Exercise goal - Please repeat exactly the lines from the one containing "[0:01.00-0:02.00]" through the last line of the records below, both included, and leave out any pictures.

○ ○ ○ ○ ○ ○ ○

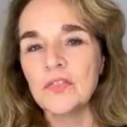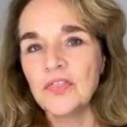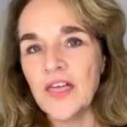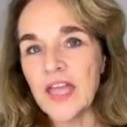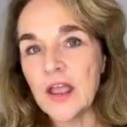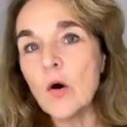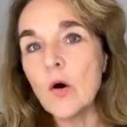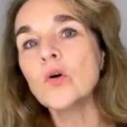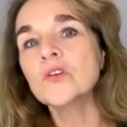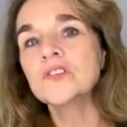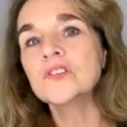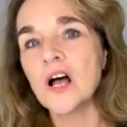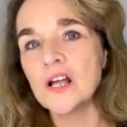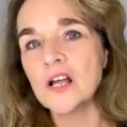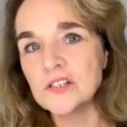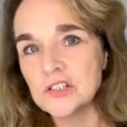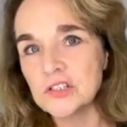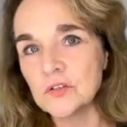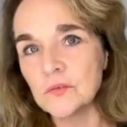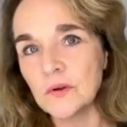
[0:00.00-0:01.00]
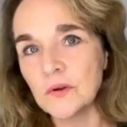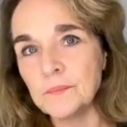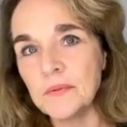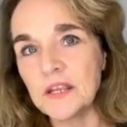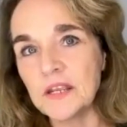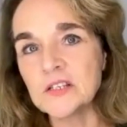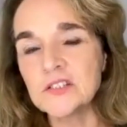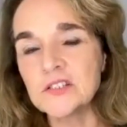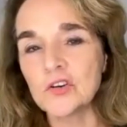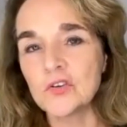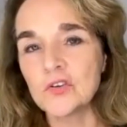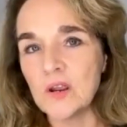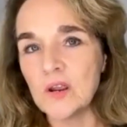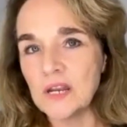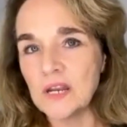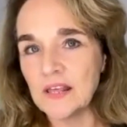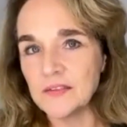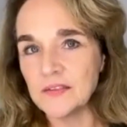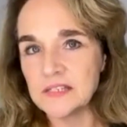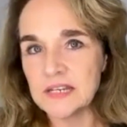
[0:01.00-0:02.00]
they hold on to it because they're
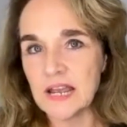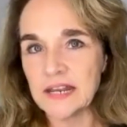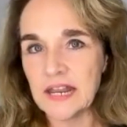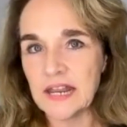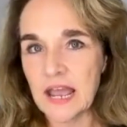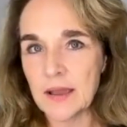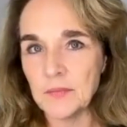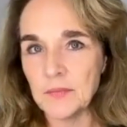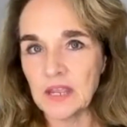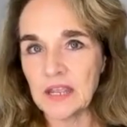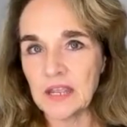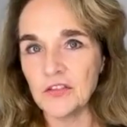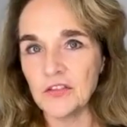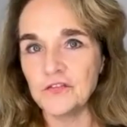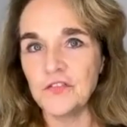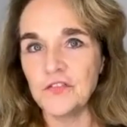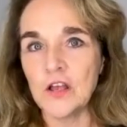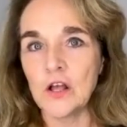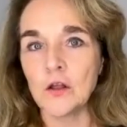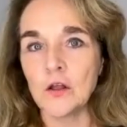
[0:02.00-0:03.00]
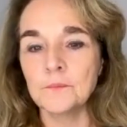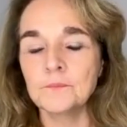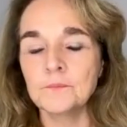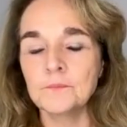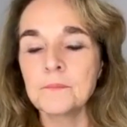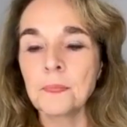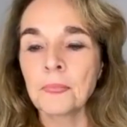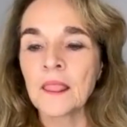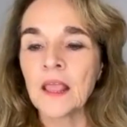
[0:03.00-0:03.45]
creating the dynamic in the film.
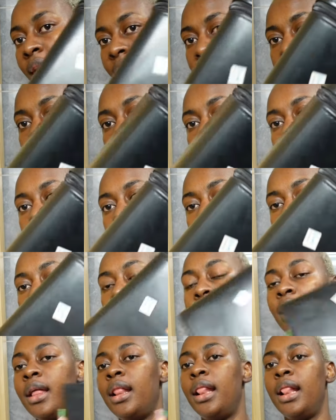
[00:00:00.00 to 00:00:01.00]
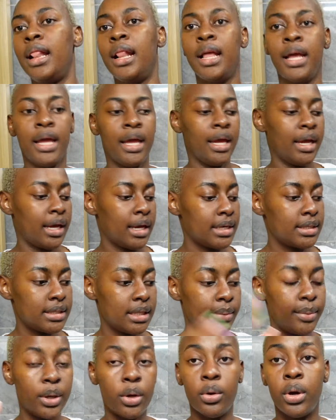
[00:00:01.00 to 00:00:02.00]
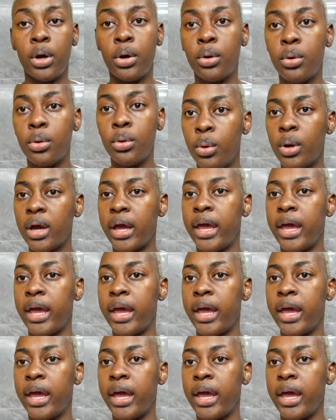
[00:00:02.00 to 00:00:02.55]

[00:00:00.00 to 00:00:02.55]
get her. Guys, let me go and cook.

○ ○ ○ ○ ○ ○ ○

Solution for this problem -
[0:01.00-0:02.00]
they hold on to it because they're
[0:02.00-0:03.00]
[0:03.00-0:03.45]
creating the dynamic in the film.
[00:00:00.00 to 00:00:01.00]
[00:00:01.00 to 00:00:02.00]
[00:00:02.00 to 00:00:02.55]

[00:00:00.00 to 00:00:02.55]
get her. Guys, let me go and cook.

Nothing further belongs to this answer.